:: The records ::

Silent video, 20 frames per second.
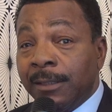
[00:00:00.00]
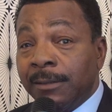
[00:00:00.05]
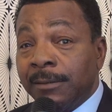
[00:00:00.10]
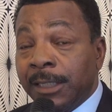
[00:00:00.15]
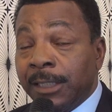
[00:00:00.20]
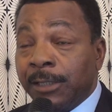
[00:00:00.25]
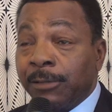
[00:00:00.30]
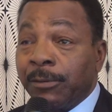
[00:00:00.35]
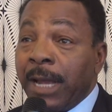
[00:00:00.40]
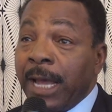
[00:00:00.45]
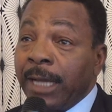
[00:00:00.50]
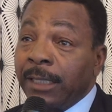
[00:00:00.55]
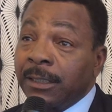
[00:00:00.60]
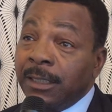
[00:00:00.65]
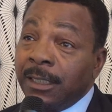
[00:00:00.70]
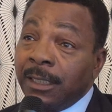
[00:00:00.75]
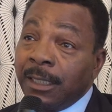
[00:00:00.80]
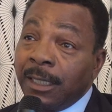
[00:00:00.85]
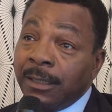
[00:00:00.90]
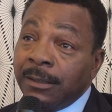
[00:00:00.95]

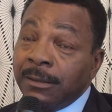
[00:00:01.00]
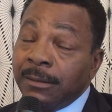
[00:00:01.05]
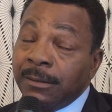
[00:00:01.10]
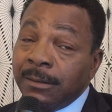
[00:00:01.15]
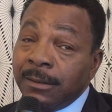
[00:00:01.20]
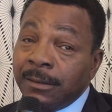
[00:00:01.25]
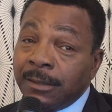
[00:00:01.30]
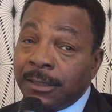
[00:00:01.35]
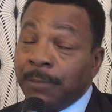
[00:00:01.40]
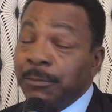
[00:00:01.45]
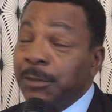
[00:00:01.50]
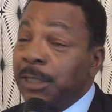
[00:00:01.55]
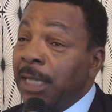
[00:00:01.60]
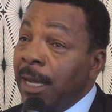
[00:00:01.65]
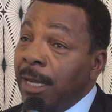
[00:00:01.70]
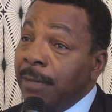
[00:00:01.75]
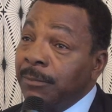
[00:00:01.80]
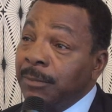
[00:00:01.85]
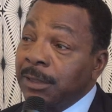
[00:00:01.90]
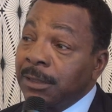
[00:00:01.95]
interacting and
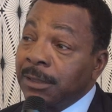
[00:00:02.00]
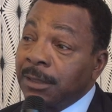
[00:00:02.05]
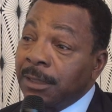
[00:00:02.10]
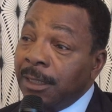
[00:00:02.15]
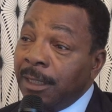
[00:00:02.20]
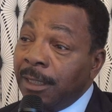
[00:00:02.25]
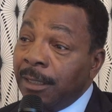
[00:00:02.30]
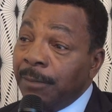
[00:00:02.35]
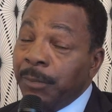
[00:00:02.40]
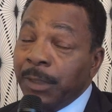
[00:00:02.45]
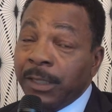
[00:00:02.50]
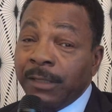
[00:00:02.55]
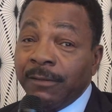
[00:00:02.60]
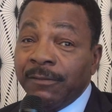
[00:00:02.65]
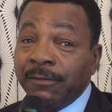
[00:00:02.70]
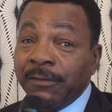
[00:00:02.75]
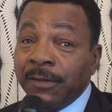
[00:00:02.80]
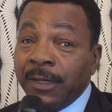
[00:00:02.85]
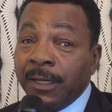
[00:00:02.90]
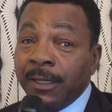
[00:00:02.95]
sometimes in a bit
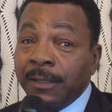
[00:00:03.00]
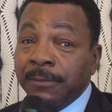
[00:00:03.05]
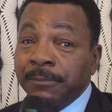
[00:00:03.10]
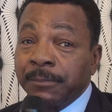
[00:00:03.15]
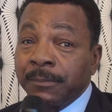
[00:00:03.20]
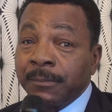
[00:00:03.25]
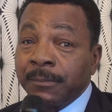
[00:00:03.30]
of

:: What you are asked to do ::
Starting at the line that contains "[00:00:01.65]", reproduce each line exactly through the end of the entries above, leaving every picture out.

:: Result below ::
[00:00:01.65]
[00:00:01.70]
[00:00:01.75]
[00:00:01.80]
[00:00:01.85]
[00:00:01.90]
[00:00:01.95]
interacting and
[00:00:02.00]
[00:00:02.05]
[00:00:02.10]
[00:00:02.15]
[00:00:02.20]
[00:00:02.25]
[00:00:02.30]
[00:00:02.35]
[00:00:02.40]
[00:00:02.45]
[00:00:02.50]
[00:00:02.55]
[00:00:02.60]
[00:00:02.65]
[00:00:02.70]
[00:00:02.75]
[00:00:02.80]
[00:00:02.85]
[00:00:02.90]
[00:00:02.95]
sometimes in a bit
[00:00:03.00]
[00:00:03.05]
[00:00:03.10]
[00:00:03.15]
[00:00:03.20]
[00:00:03.25]
[00:00:03.30]
of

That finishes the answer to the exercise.